Each record must reappear in the answer exactly as it is written.

________________________________________

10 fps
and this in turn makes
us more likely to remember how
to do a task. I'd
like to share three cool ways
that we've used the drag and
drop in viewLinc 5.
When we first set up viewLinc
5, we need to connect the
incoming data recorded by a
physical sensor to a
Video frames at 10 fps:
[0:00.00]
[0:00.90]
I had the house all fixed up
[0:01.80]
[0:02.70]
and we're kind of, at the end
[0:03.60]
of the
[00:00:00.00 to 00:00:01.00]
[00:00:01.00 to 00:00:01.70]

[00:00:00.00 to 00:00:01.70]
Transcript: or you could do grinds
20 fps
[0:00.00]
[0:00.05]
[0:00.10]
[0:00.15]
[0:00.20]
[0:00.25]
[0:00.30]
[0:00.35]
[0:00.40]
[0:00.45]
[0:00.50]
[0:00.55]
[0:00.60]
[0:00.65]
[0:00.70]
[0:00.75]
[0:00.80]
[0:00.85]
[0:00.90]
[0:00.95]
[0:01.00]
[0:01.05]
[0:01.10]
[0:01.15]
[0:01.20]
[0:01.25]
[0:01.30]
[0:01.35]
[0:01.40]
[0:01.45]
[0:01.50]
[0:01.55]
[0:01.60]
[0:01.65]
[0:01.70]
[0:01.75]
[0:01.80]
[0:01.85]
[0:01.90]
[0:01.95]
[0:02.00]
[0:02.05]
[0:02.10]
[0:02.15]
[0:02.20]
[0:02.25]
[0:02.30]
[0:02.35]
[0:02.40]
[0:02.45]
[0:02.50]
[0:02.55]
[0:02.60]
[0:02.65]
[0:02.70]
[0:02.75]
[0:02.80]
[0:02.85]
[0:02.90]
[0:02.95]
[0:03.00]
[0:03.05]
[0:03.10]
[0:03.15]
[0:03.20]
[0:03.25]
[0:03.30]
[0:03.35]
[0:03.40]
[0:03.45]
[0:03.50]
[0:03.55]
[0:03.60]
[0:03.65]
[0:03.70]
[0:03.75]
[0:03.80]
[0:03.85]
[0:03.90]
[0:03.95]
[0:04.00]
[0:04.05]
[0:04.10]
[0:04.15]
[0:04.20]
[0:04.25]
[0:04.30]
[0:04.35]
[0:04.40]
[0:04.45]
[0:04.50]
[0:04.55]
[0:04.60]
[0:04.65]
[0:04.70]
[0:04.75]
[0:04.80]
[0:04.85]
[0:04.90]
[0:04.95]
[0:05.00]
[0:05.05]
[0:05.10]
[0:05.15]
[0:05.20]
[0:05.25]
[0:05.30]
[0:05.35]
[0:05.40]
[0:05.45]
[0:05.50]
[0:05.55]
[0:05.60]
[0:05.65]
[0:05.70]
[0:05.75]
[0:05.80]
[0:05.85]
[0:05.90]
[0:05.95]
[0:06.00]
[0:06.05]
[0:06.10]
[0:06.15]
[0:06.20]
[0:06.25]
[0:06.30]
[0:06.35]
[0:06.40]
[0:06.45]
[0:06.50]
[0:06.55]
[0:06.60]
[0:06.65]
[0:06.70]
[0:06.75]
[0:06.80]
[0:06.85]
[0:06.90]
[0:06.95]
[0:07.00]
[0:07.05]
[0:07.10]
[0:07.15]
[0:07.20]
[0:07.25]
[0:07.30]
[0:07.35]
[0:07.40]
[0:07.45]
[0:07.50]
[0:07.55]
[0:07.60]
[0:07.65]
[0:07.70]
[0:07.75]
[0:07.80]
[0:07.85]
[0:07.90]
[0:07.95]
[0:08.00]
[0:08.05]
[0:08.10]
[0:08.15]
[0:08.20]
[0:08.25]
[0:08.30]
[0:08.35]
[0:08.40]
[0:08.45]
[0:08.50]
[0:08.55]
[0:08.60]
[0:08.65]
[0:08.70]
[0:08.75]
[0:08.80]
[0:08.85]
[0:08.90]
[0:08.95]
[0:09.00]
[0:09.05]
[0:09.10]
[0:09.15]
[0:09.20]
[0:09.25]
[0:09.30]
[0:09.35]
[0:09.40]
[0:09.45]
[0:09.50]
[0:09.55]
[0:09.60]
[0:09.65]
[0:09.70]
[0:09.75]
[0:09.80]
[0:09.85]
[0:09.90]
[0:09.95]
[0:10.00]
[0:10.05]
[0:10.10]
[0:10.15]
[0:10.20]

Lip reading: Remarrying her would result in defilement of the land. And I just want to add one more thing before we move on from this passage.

________________________________________

-- OUTPUT OF THE EXERCISE --
10 fps
and this in turn makes
us more likely to remember how
to do a task. I'd
like to share three cool ways
that we've used the drag and
drop in viewLinc 5.
When we first set up viewLinc
5, we need to connect the
incoming data recorded by a
physical sensor to a
Video frames at 10 fps:
[0:00.00]
[0:00.90]
I had the house all fixed up
[0:01.80]
[0:02.70]
and we're kind of, at the end
[0:03.60]
of the
[00:00:00.00 to 00:00:01.00]
[00:00:01.00 to 00:00:01.70]

[00:00:00.00 to 00:00:01.70]
Transcript: or you could do grinds
20 fps
[0:00.00]
[0:00.05]
[0:00.10]
[0:00.15]
[0:00.20]
[0:00.25]
[0:00.30]
[0:00.35]
[0:00.40]
[0:00.45]
[0:00.50]
[0:00.55]
[0:00.60]
[0:00.65]
[0:00.70]
[0:00.75]
[0:00.80]
[0:00.85]
[0:00.90]
[0:00.95]
[0:01.00]
[0:01.05]
[0:01.10]
[0:01.15]
[0:01.20]
[0:01.25]
[0:01.30]
[0:01.35]
[0:01.40]
[0:01.45]
[0:01.50]
[0:01.55]
[0:01.60]
[0:01.65]
[0:01.70]
[0:01.75]
[0:01.80]
[0:01.85]
[0:01.90]
[0:01.95]
[0:02.00]
[0:02.05]
[0:02.10]
[0:02.15]
[0:02.20]
[0:02.25]
[0:02.30]
[0:02.35]
[0:02.40]
[0:02.45]
[0:02.50]
[0:02.55]
[0:02.60]
[0:02.65]
[0:02.70]
[0:02.75]
[0:02.80]
[0:02.85]
[0:02.90]
[0:02.95]
[0:03.00]
[0:03.05]
[0:03.10]
[0:03.15]
[0:03.20]
[0:03.25]
[0:03.30]
[0:03.35]
[0:03.40]
[0:03.45]
[0:03.50]
[0:03.55]
[0:03.60]
[0:03.65]
[0:03.70]
[0:03.75]
[0:03.80]
[0:03.85]
[0:03.90]
[0:03.95]
[0:04.00]
[0:04.05]
[0:04.10]
[0:04.15]
[0:04.20]
[0:04.25]
[0:04.30]
[0:04.35]
[0:04.40]
[0:04.45]
[0:04.50]
[0:04.55]
[0:04.60]
[0:04.65]
[0:04.70]
[0:04.75]
[0:04.80]
[0:04.85]
[0:04.90]
[0:04.95]
[0:05.00]
[0:05.05]
[0:05.10]
[0:05.15]
[0:05.20]
[0:05.25]
[0:05.30]
[0:05.35]
[0:05.40]
[0:05.45]
[0:05.50]
[0:05.55]
[0:05.60]
[0:05.65]
[0:05.70]
[0:05.75]
[0:05.80]
[0:05.85]
[0:05.90]
[0:05.95]
[0:06.00]
[0:06.05]
[0:06.10]
[0:06.15]
[0:06.20]
[0:06.25]
[0:06.30]
[0:06.35]
[0:06.40]
[0:06.45]
[0:06.50]
[0:06.55]
[0:06.60]
[0:06.65]
[0:06.70]
[0:06.75]
[0:06.80]
[0:06.85]
[0:06.90]
[0:06.95]
[0:07.00]
[0:07.05]
[0:07.10]
[0:07.15]
[0:07.20]
[0:07.25]
[0:07.30]
[0:07.35]
[0:07.40]
[0:07.45]
[0:07.50]
[0:07.55]
[0:07.60]
[0:07.65]
[0:07.70]
[0:07.75]
[0:07.80]
[0:07.85]
[0:07.90]
[0:07.95]
[0:08.00]
[0:08.05]
[0:08.10]
[0:08.15]
[0:08.20]
[0:08.25]
[0:08.30]
[0:08.35]
[0:08.40]
[0:08.45]
[0:08.50]
[0:08.55]
[0:08.60]
[0:08.65]
[0:08.70]
[0:08.75]
[0:08.80]
[0:08.85]
[0:08.90]
[0:08.95]
[0:09.00]
[0:09.05]
[0:09.10]
[0:09.15]
[0:09.20]
[0:09.25]
[0:09.30]
[0:09.35]
[0:09.40]
[0:09.45]
[0:09.50]
[0:09.55]
[0:09.60]
[0:09.65]
[0:09.70]
[0:09.75]
[0:09.80]
[0:09.85]
[0:09.90]
[0:09.95]
[0:10.00]
[0:10.05]
[0:10.10]
[0:10.15]
[0:10.20]

Lip reading: Remarrying her would result in defilement of the land. And I just want to add one more thing before we move on from this passage.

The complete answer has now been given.